> YOUR INSTRUCTIONS: Return the records exactly as they stand, and keep the pictures out of the copy.

/---

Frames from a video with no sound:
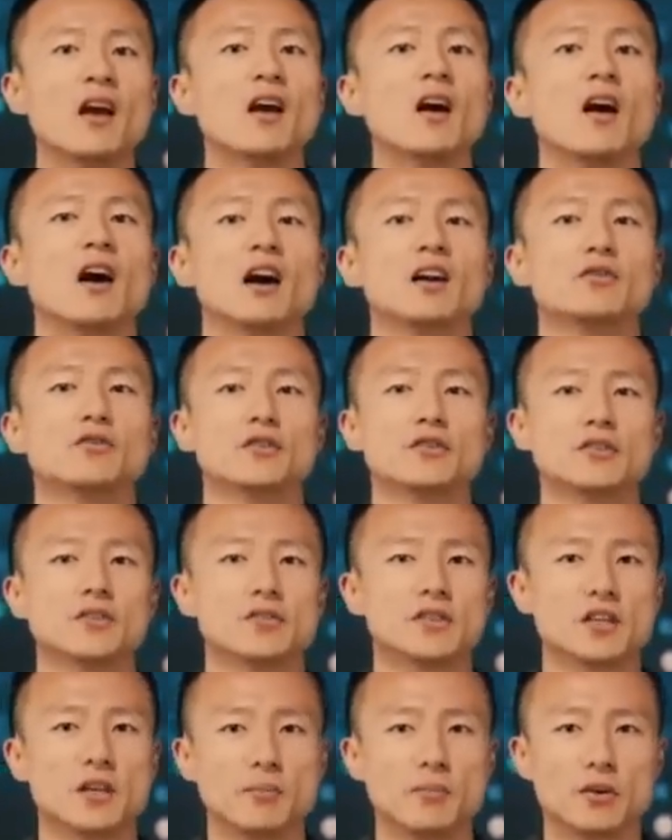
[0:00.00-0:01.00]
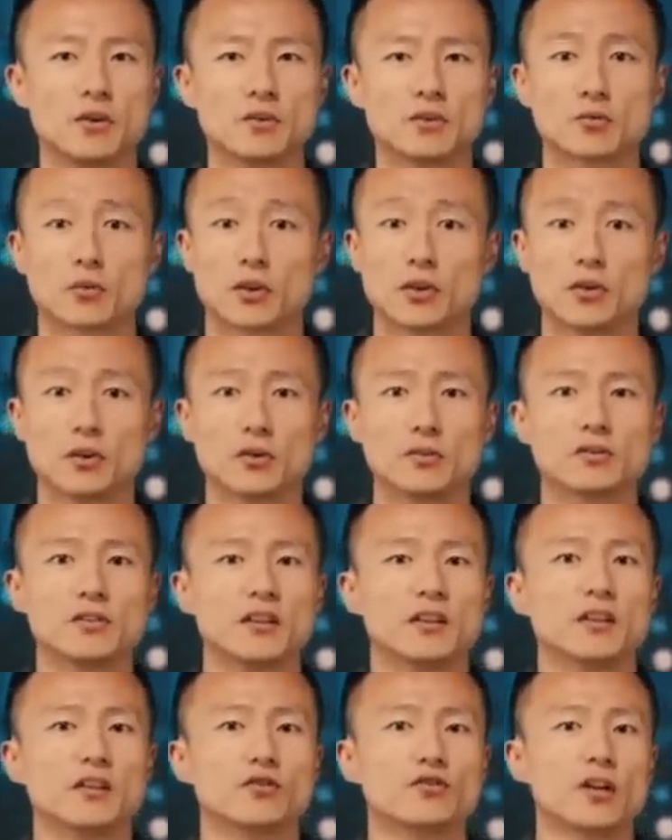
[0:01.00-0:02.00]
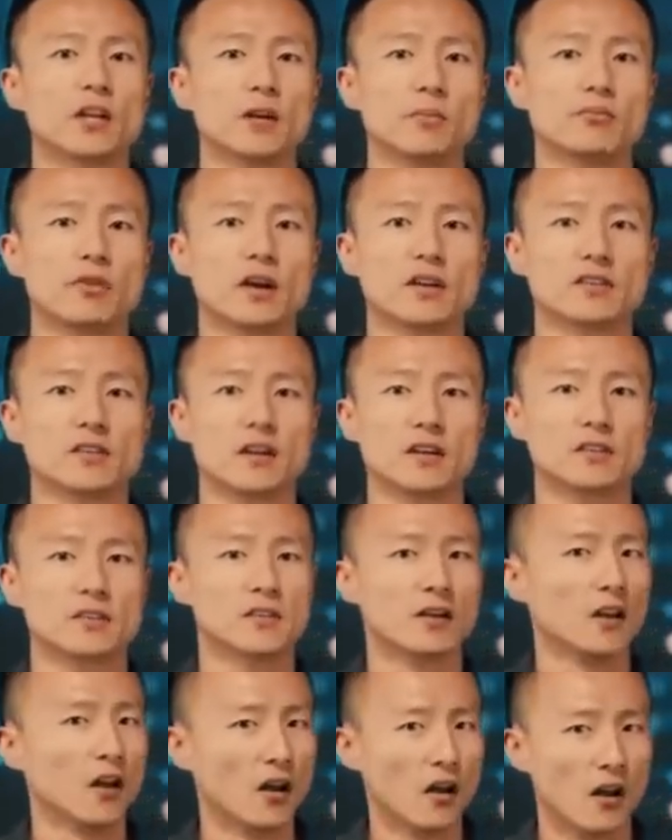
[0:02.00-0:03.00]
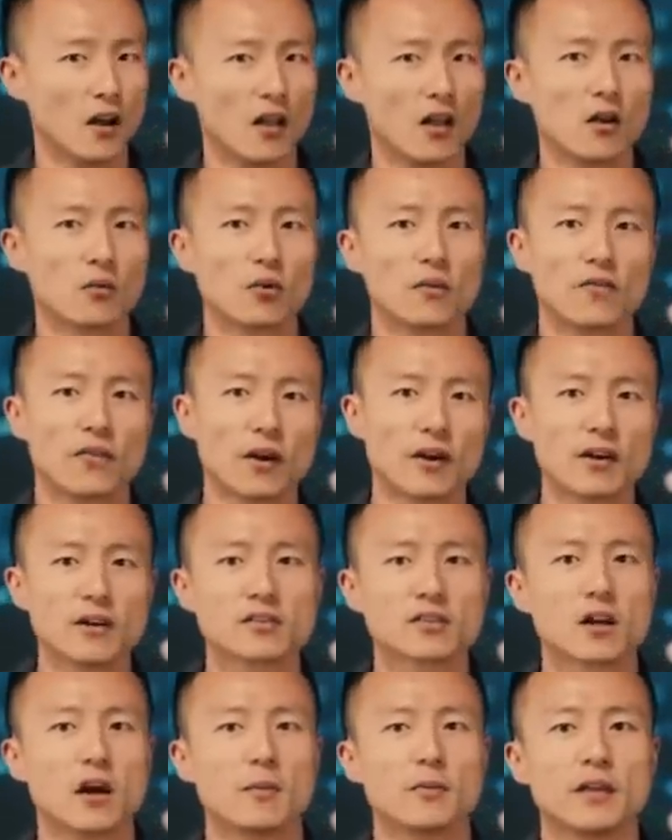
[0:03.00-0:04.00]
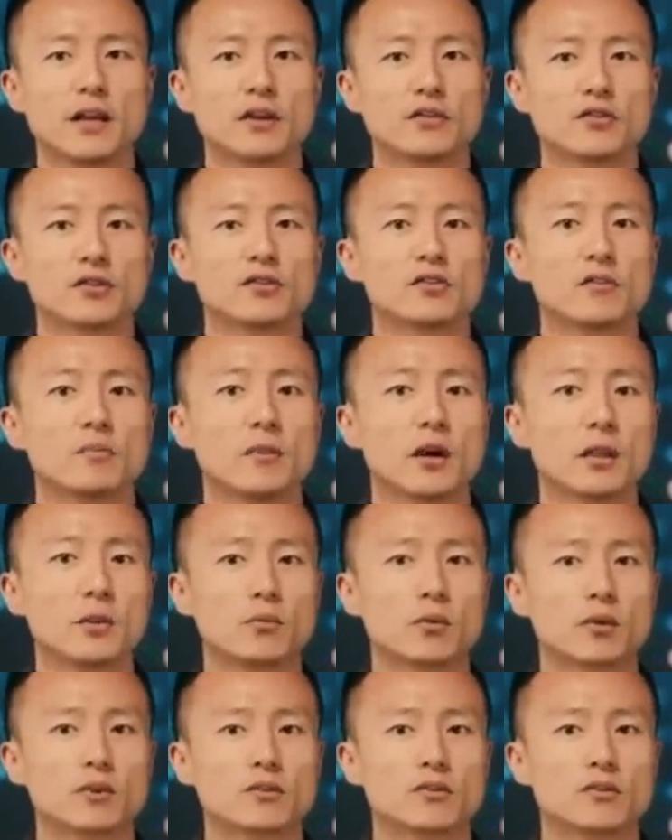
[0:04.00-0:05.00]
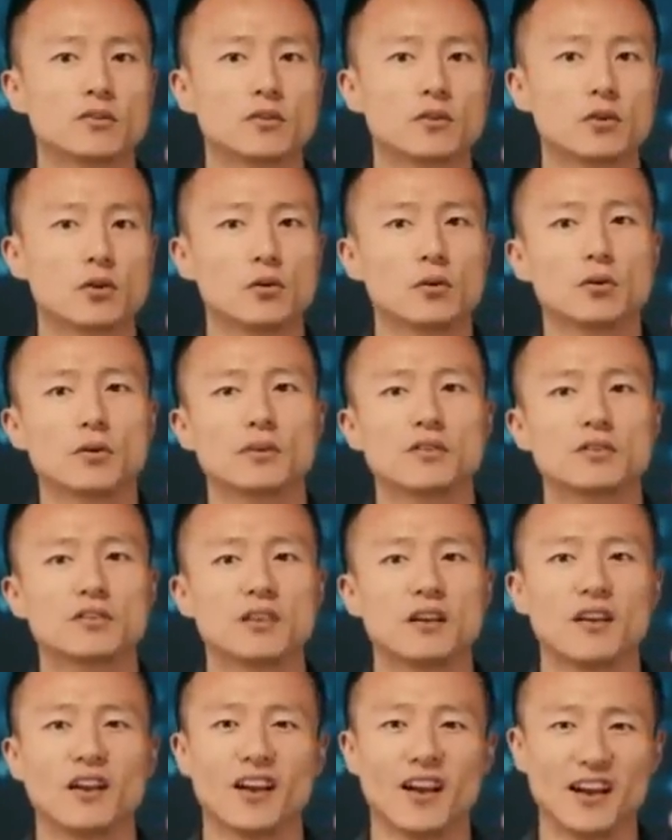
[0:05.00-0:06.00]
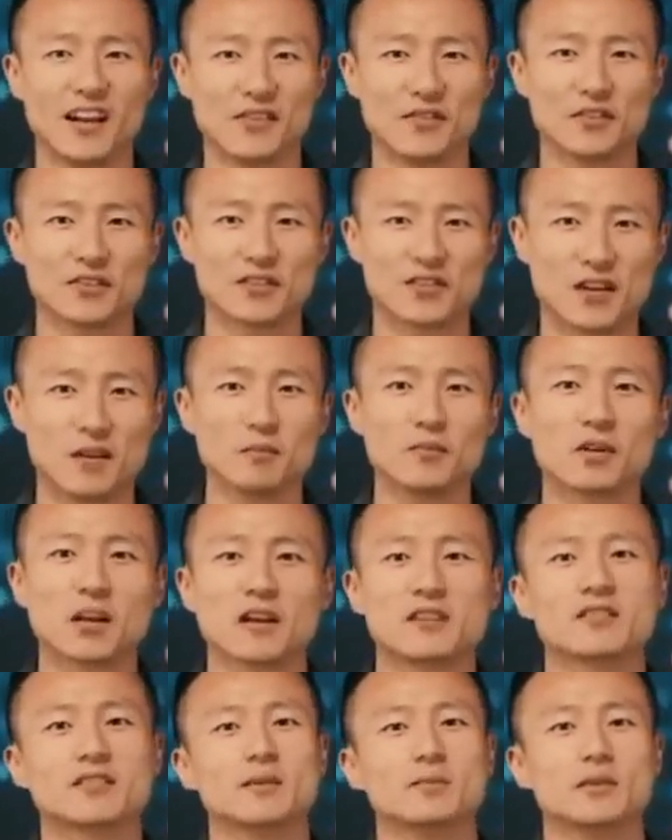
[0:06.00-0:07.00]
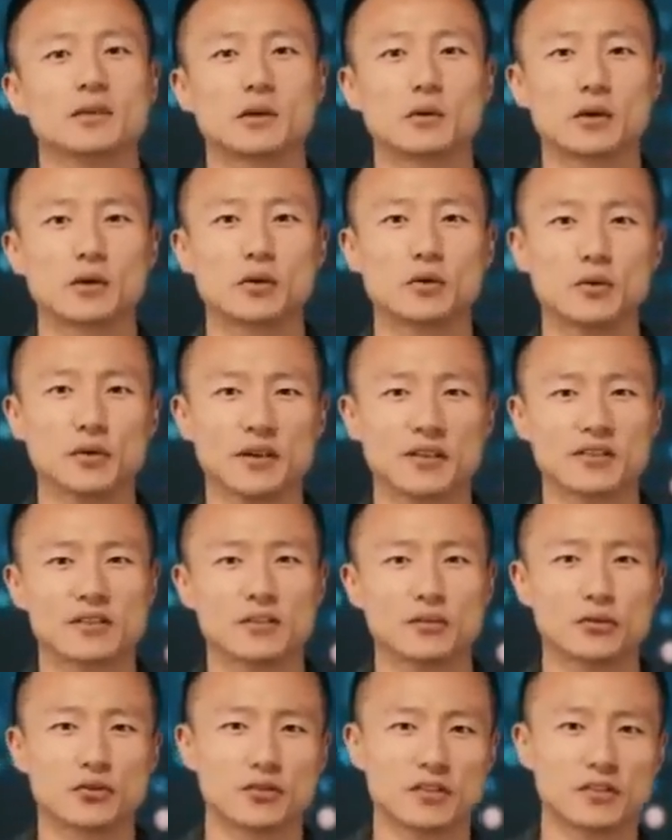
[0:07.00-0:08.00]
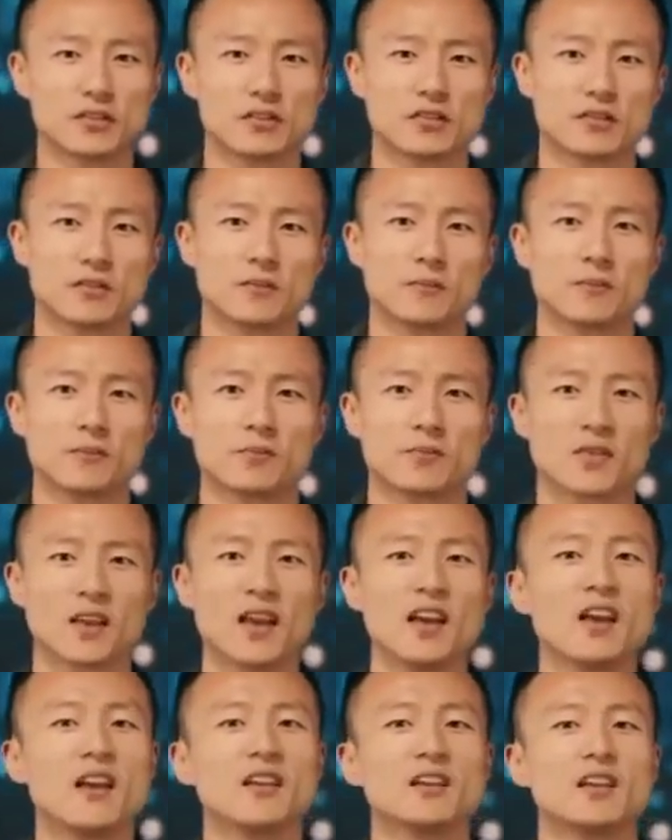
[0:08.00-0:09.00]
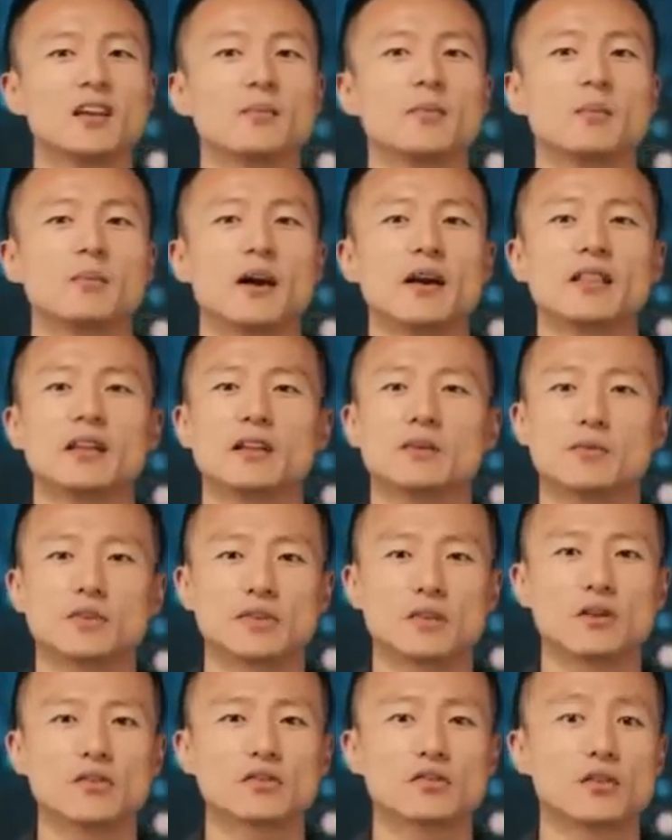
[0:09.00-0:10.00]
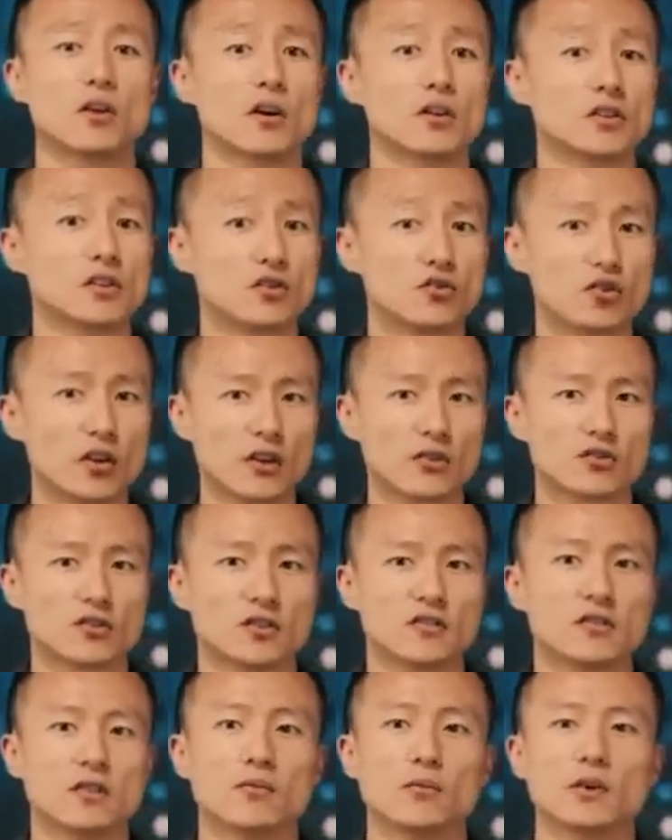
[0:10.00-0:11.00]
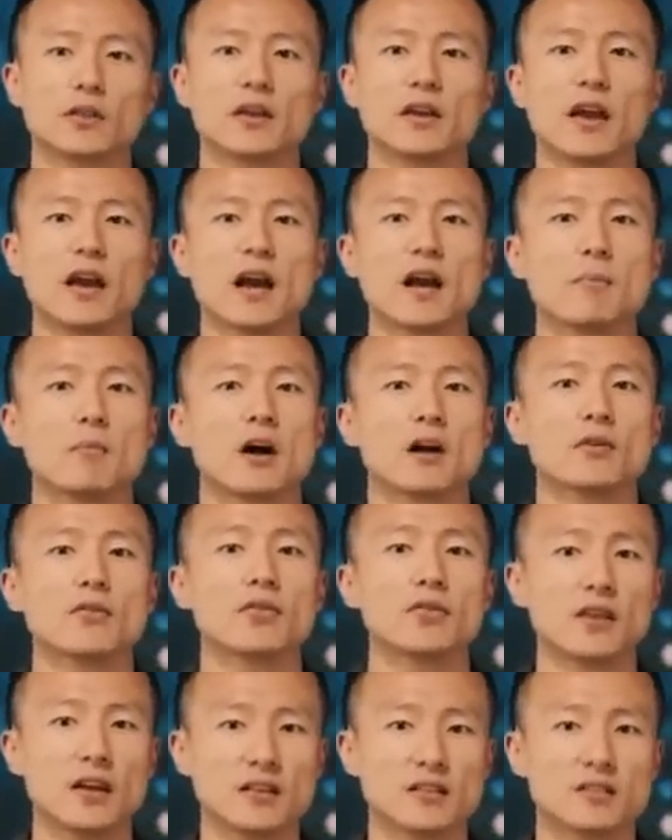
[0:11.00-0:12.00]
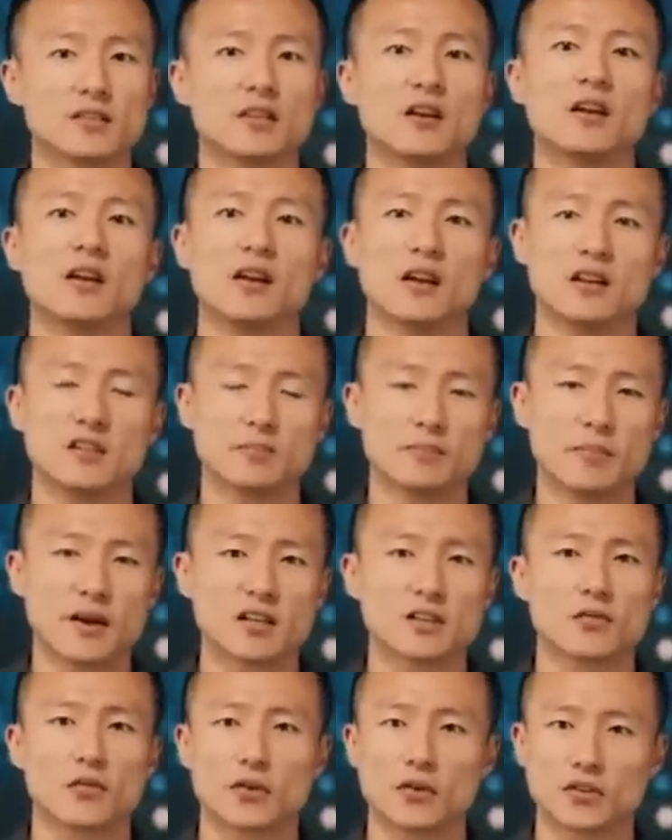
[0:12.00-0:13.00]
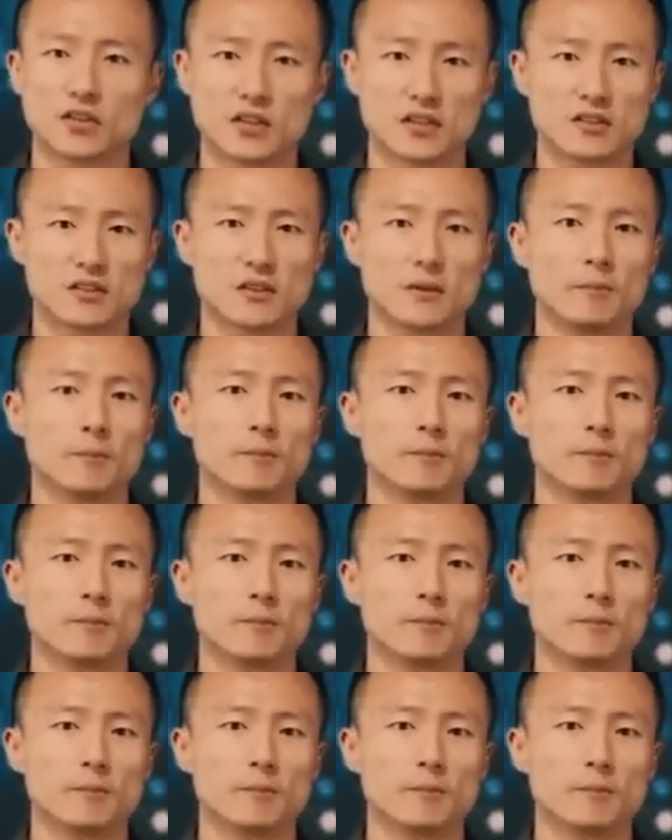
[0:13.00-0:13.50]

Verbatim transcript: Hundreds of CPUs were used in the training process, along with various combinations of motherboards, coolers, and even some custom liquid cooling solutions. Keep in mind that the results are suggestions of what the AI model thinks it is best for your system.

\---

> RESULT FOR THIS EXERCISE:
Frames from a video with no sound:
[0:00.00-0:01.00]
[0:01.00-0:02.00]
[0:02.00-0:03.00]
[0:03.00-0:04.00]
[0:04.00-0:05.00]
[0:05.00-0:06.00]
[0:06.00-0:07.00]
[0:07.00-0:08.00]
[0:08.00-0:09.00]
[0:09.00-0:10.00]
[0:10.00-0:11.00]
[0:11.00-0:12.00]
[0:12.00-0:13.00]
[0:13.00-0:13.50]

Verbatim transcript: Hundreds of CPUs were used in the training process, along with various combinations of motherboards, coolers, and even some custom liquid cooling solutions. Keep in mind that the results are suggestions of what the AI model thinks it is best for your system.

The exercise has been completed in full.